*** Dataset extract ***

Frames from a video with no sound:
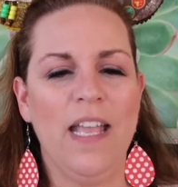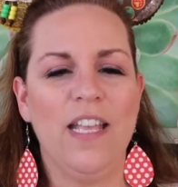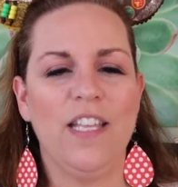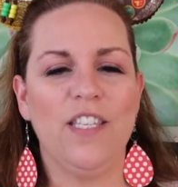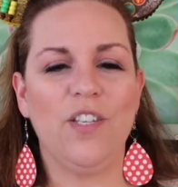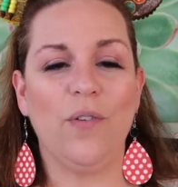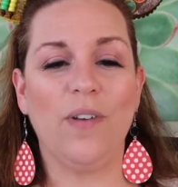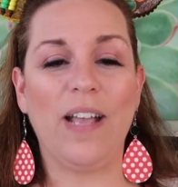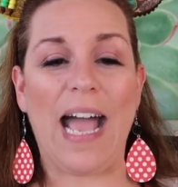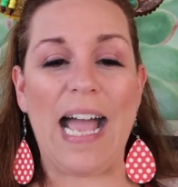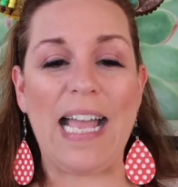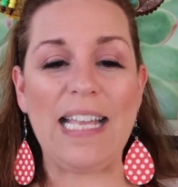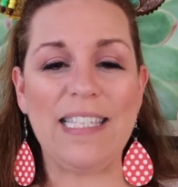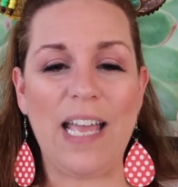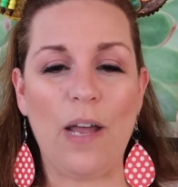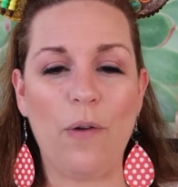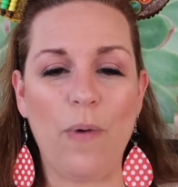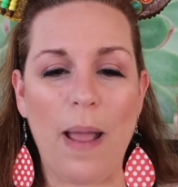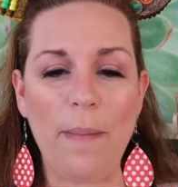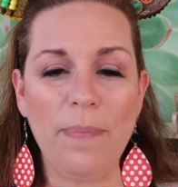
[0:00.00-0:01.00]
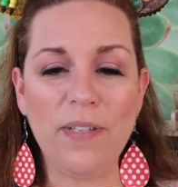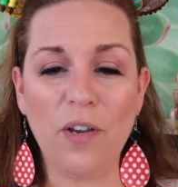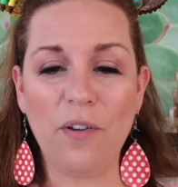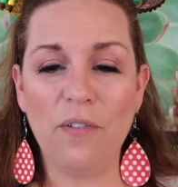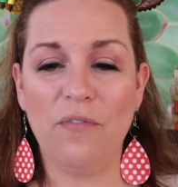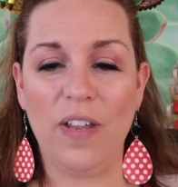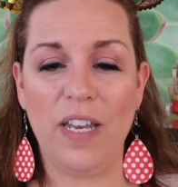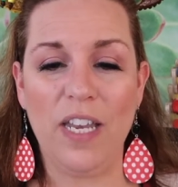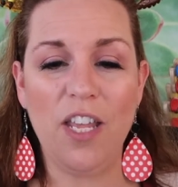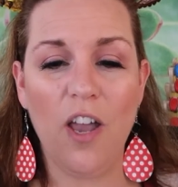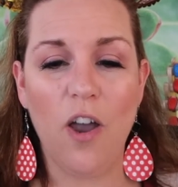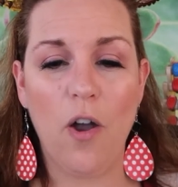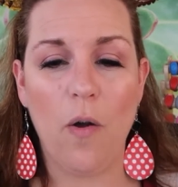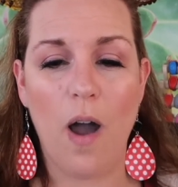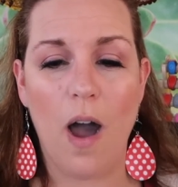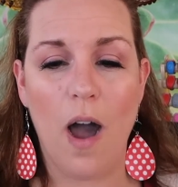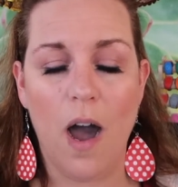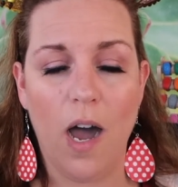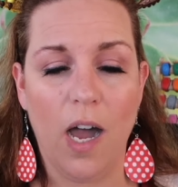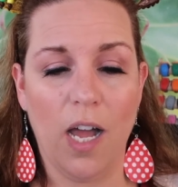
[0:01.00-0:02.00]
So guys, that wraps our video
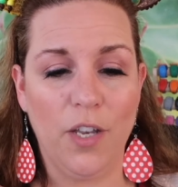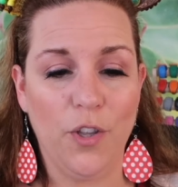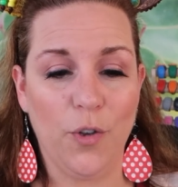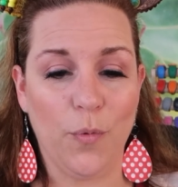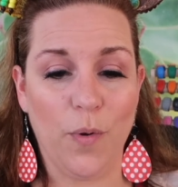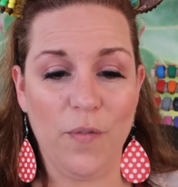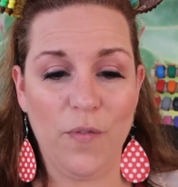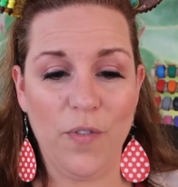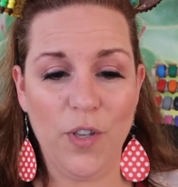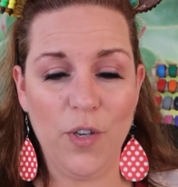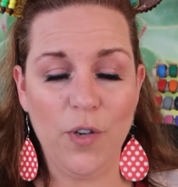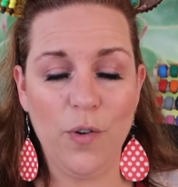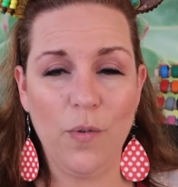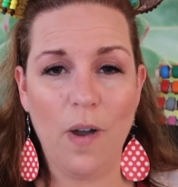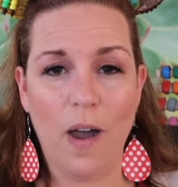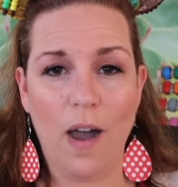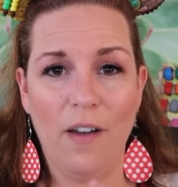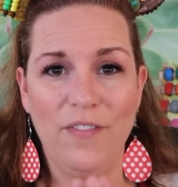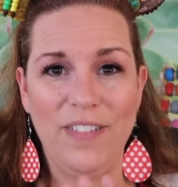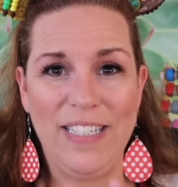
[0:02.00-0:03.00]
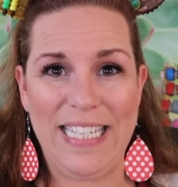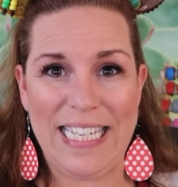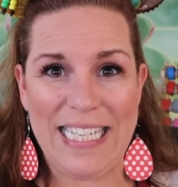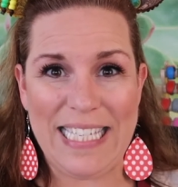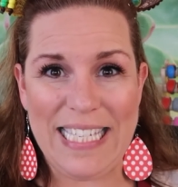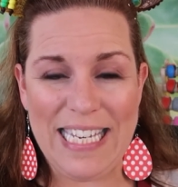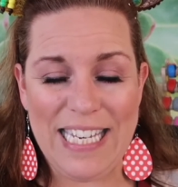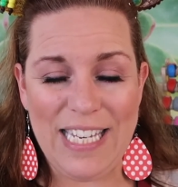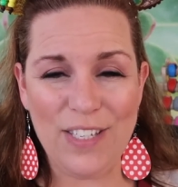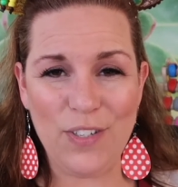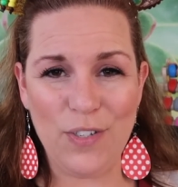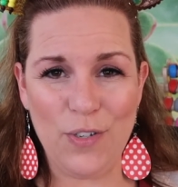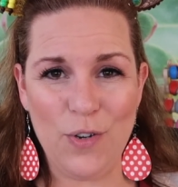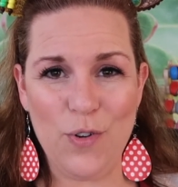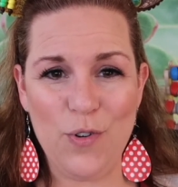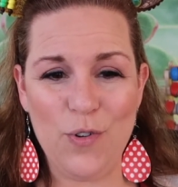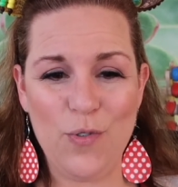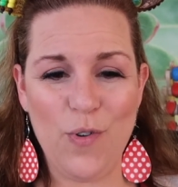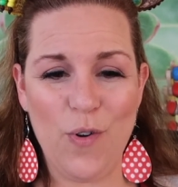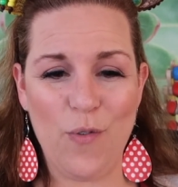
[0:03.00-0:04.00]
on the review of Disney's
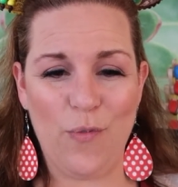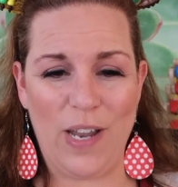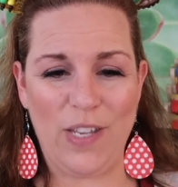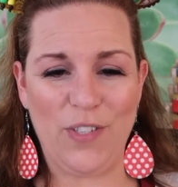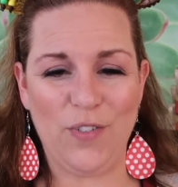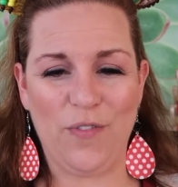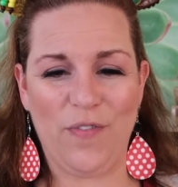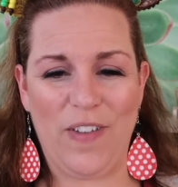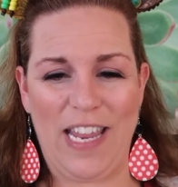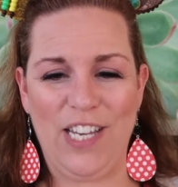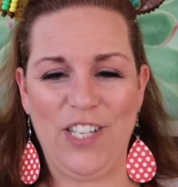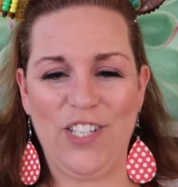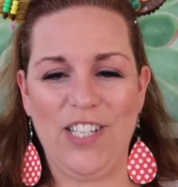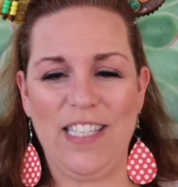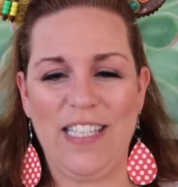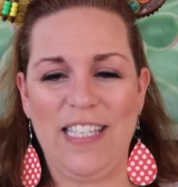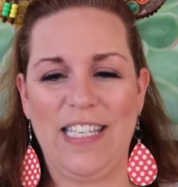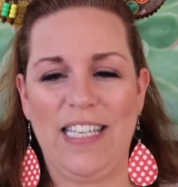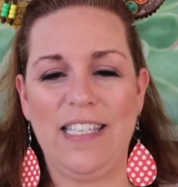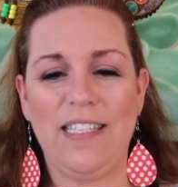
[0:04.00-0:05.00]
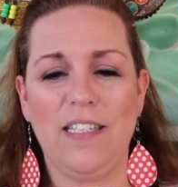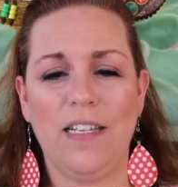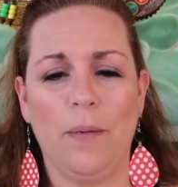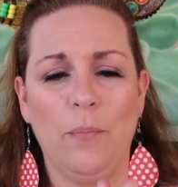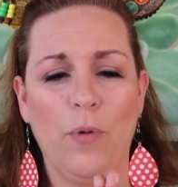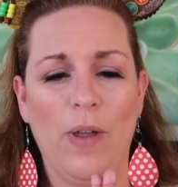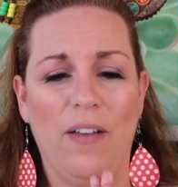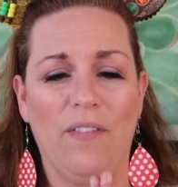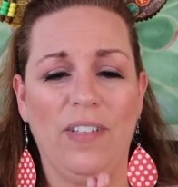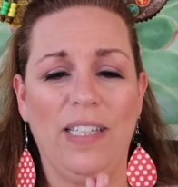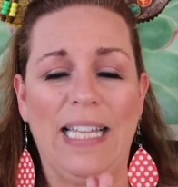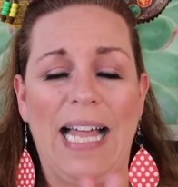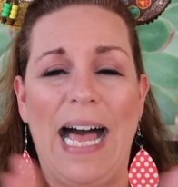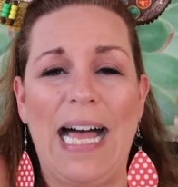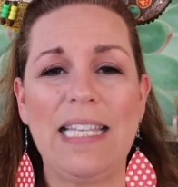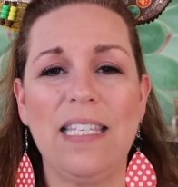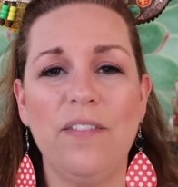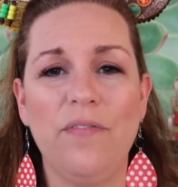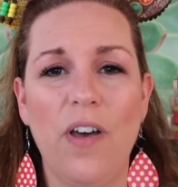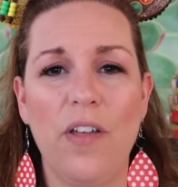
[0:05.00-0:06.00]
new reservation system. We have
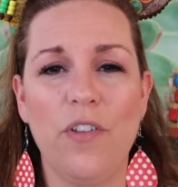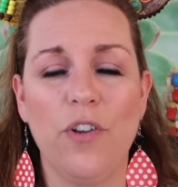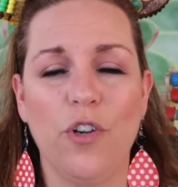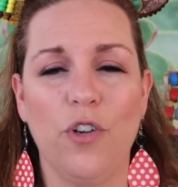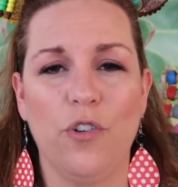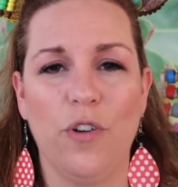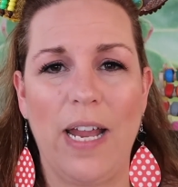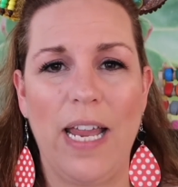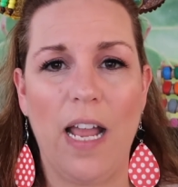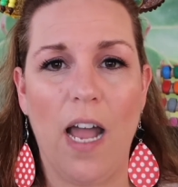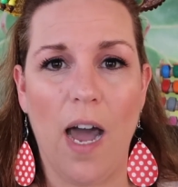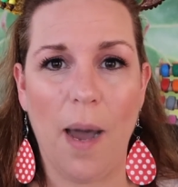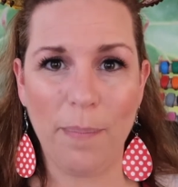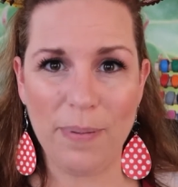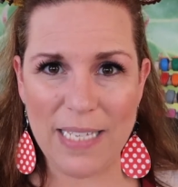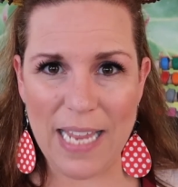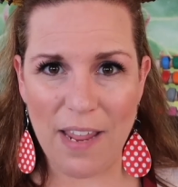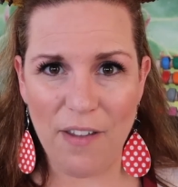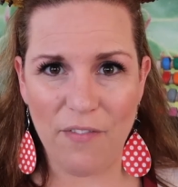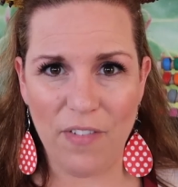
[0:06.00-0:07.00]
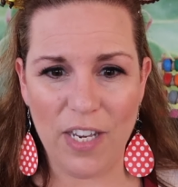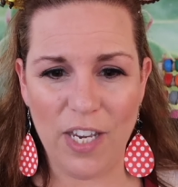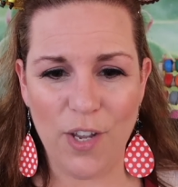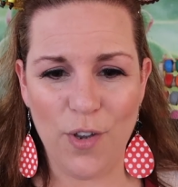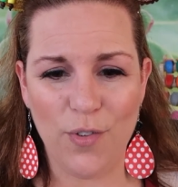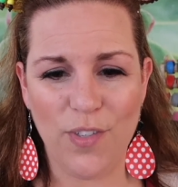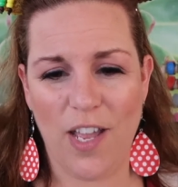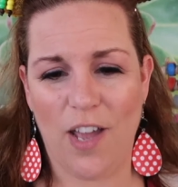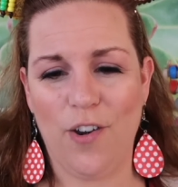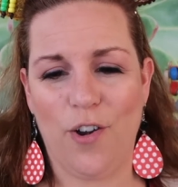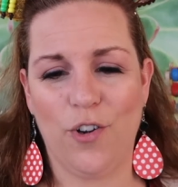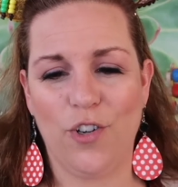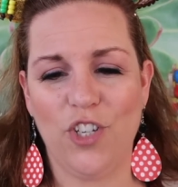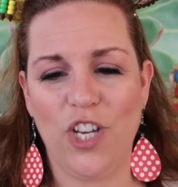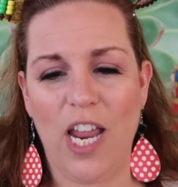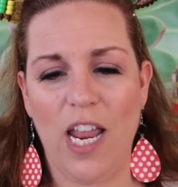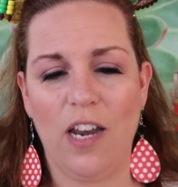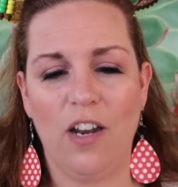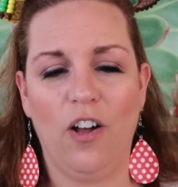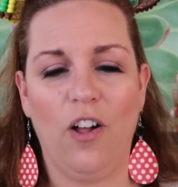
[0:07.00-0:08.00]
lots of other great update videos on our
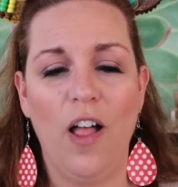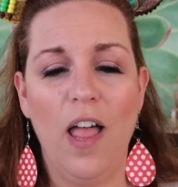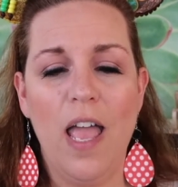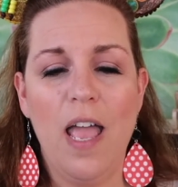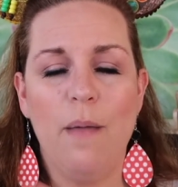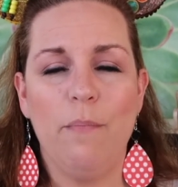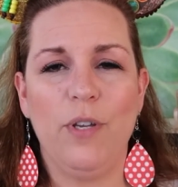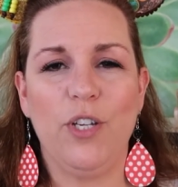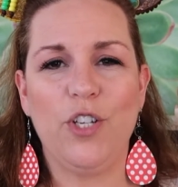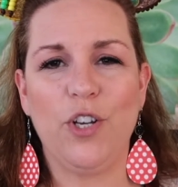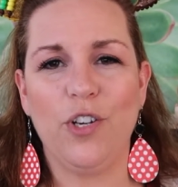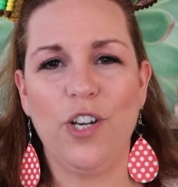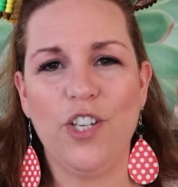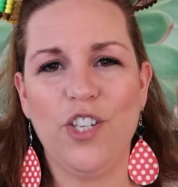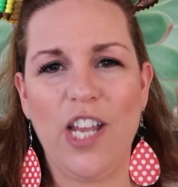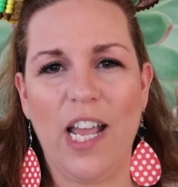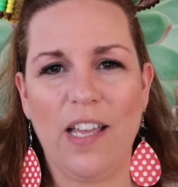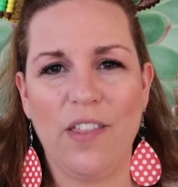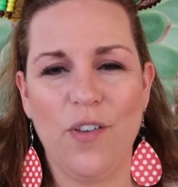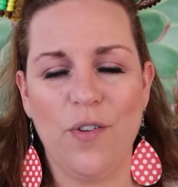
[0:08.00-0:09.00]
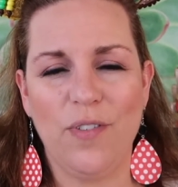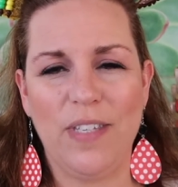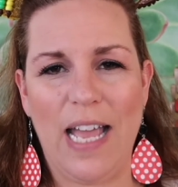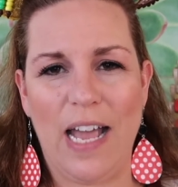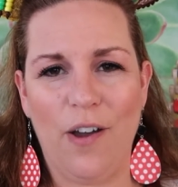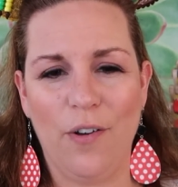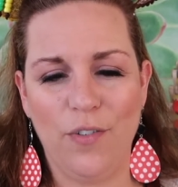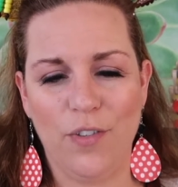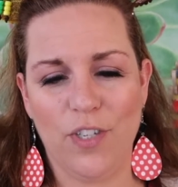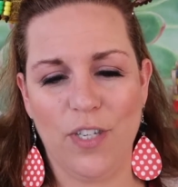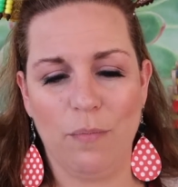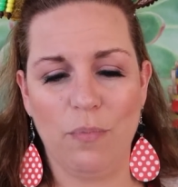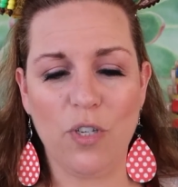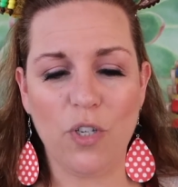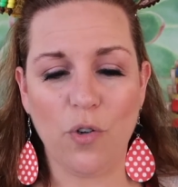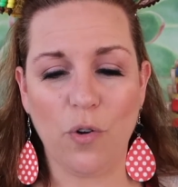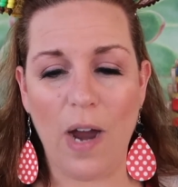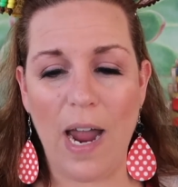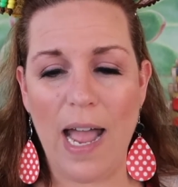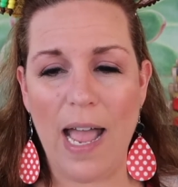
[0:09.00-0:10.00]
channel. Be sure to check those out and
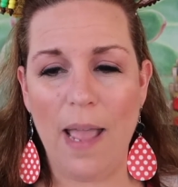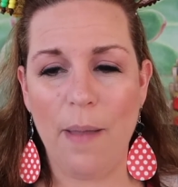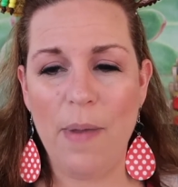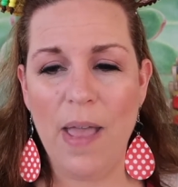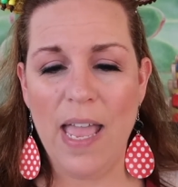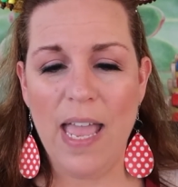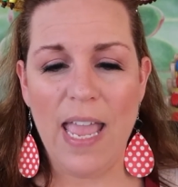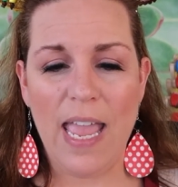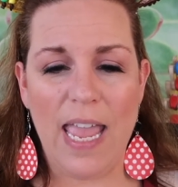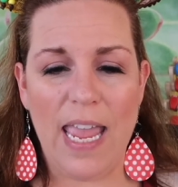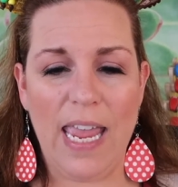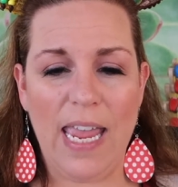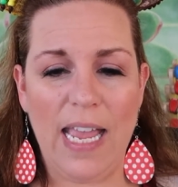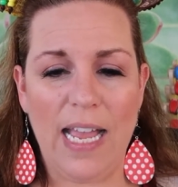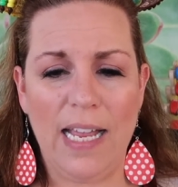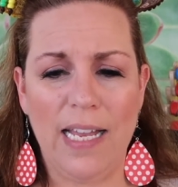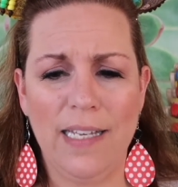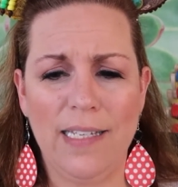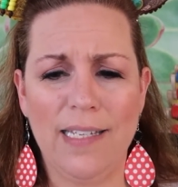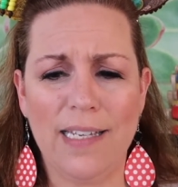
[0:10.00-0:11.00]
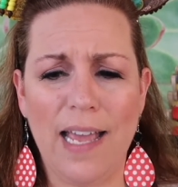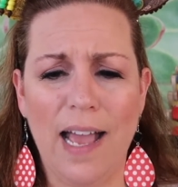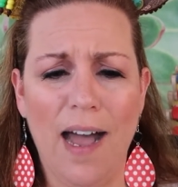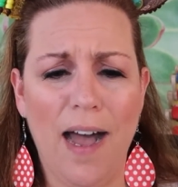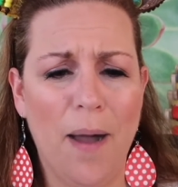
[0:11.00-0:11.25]
subscribe. And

***

▶ What is being asked
Set down exactly, and only, the lines from the one holding "[0:06.00-0:07.00]" to the end of the records above, leaving every picture out.

▶ Output of the task
[0:06.00-0:07.00]
[0:07.00-0:08.00]
lots of other great update videos on our
[0:08.00-0:09.00]
[0:09.00-0:10.00]
channel. Be sure to check those out and
[0:10.00-0:11.00]
[0:11.00-0:11.25]
subscribe. And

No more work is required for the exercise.